DATASET ENTRIES |
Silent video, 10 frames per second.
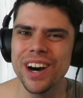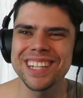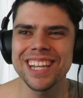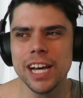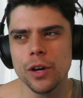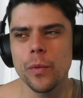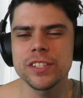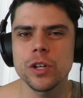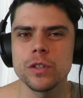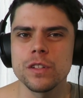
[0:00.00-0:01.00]
Unlike
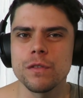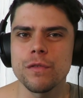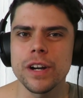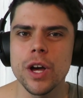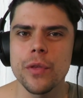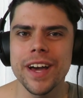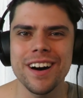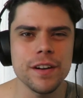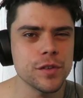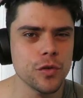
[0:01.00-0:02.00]
West Coast and Freo, they
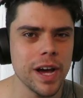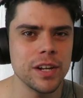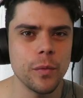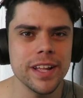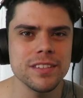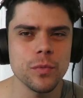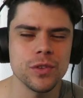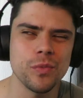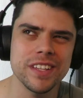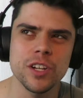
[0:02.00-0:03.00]
kind of trade wins,
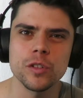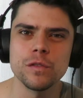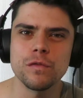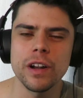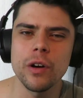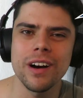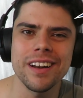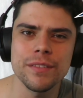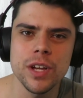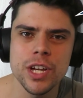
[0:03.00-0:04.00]
with West Coast and Freo
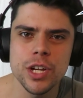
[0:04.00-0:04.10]
kind of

AIM OF THE TASK | Copy out the records exactly; the pictures stay behind.

ANSWER SECTION |
Silent video, 10 frames per second.
[0:00.00-0:01.00]
Unlike
[0:01.00-0:02.00]
West Coast and Freo, they
[0:02.00-0:03.00]
kind of trade wins,
[0:03.00-0:04.00]
with West Coast and Freo
[0:04.00-0:04.10]
kind of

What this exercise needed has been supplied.